The answer is no! Rosh Hashanah, the Jewish New Year, and Yom Kippur, the day of atonement, are two of the holiest days of the Jewish calendar (even eclipsing the more widely familiar Chanukah). And along with these holy days comes a special menu of meaningful, delicious and much-cherished foods. However, as is true for celebratory foods of every culture, this menu should not be missed by anyone.
Scott Miller, Executive Chef, and Sandy Sonnenfelt, Director of the Prepared Foods and Pasta Programs at Market Hall Foods (pictured), wholeheartedly agree. These menus are two of their proudest collaborations, and they are delighted to see them grow in popularity each year.
Scott says, “Our once-a-year menus offer some customers a chance to taste delicious dishes they may never have tasted. One of my favorite things about cooking, and the ritual of eating, is that it brings people together.”

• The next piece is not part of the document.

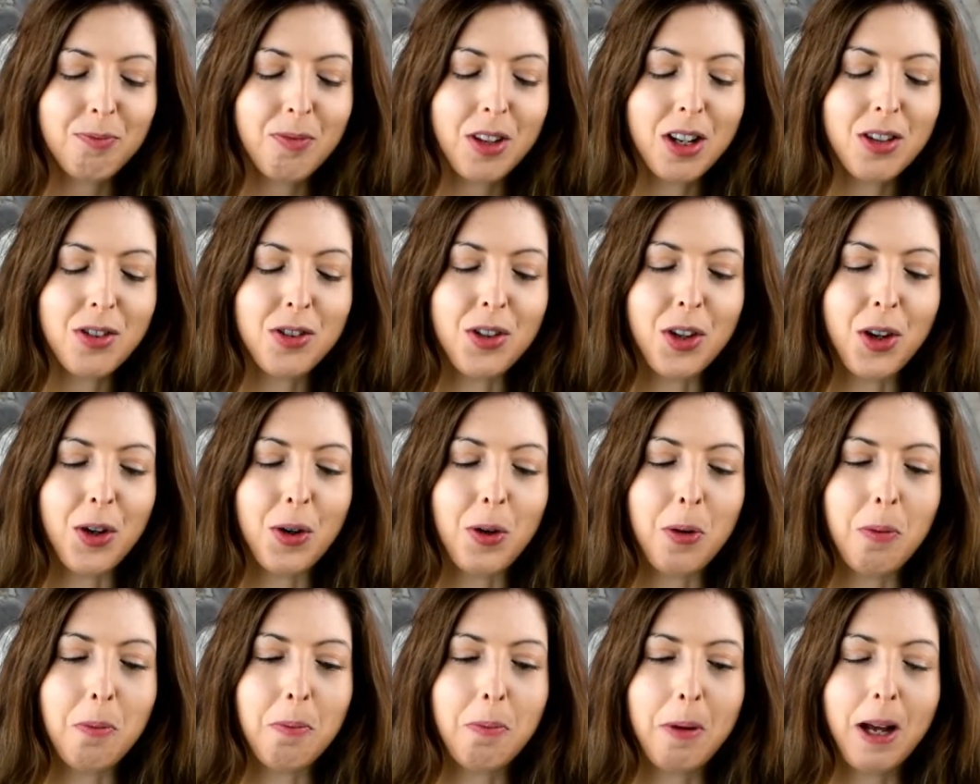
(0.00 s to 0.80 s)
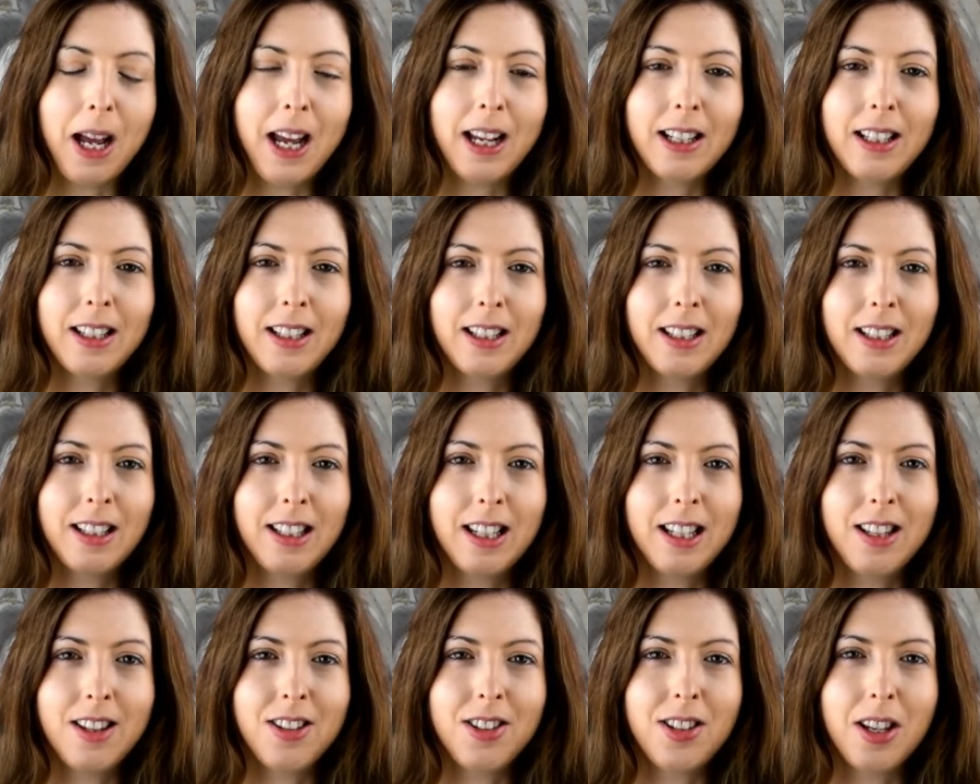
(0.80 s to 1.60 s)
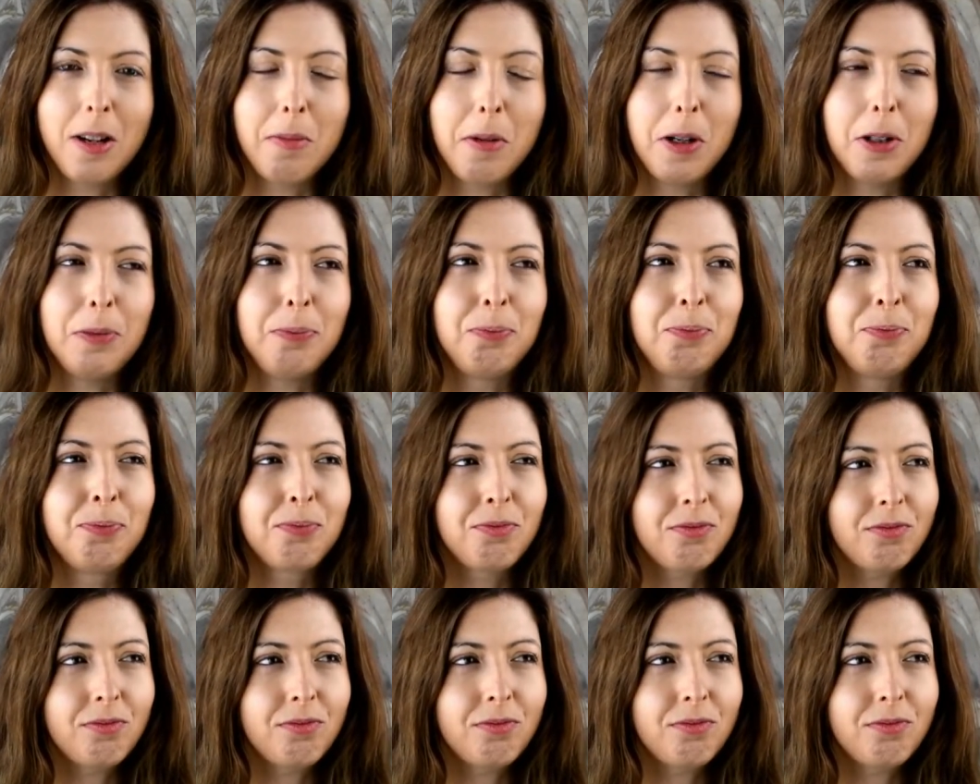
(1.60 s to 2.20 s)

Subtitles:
So back in the summer,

Sandy's time living among a Sephardic community in Jerusalem directly influenced several dishes on the High Holidays menus. "A few of the recipe that speak to me are the chicken dishes that have Sephardic flavors."
Sandy fondly remembers back twenty years: “In my early days at Market Hall Foods, our catering manager's daughter—15-years-old or younger—was helping out during the holidays by answering phones. She took a call from a customer who asked, "Do you have to be Jewish to order off the Chanukah menu?" The girl burst out laughing, it was so surprising to her. We all got hysterical; it was a great release in a hectic holiday season. Clearly, the answer is no, you don't have to be Jewish to order from any of our holiday menus.”
Psst . . . our matzoh balls (like those pictured) are made with schmaltz—just like your grandmother's. Schmaltz is rendered poultry fat, cooked down until rich and buttery. Fluffy and white like lard, it can be added to everything from vegetables to cookies and adds oomph to the flavor.
There are as many kugel recipes as there are grandmothers. Executive Chef Scott Miller's grandma's version of the casserole dish is sweetened with pineapple and baked until bubbling.
A sweet, meatless stew of chunky sweet potatoes, carrots and prunes, tzimmes is a traditional Jewish holiday side dish with flavors of honey, orange and ginger.
Load your table with Rugelach, Brown Butter Almond Torte and Honey Apple Bundt Cake with Walnuts (pictured), which is inspired by the Jewish tradition of serving honey with apple slices to symbolize good wishes towards a sweet new year ahead.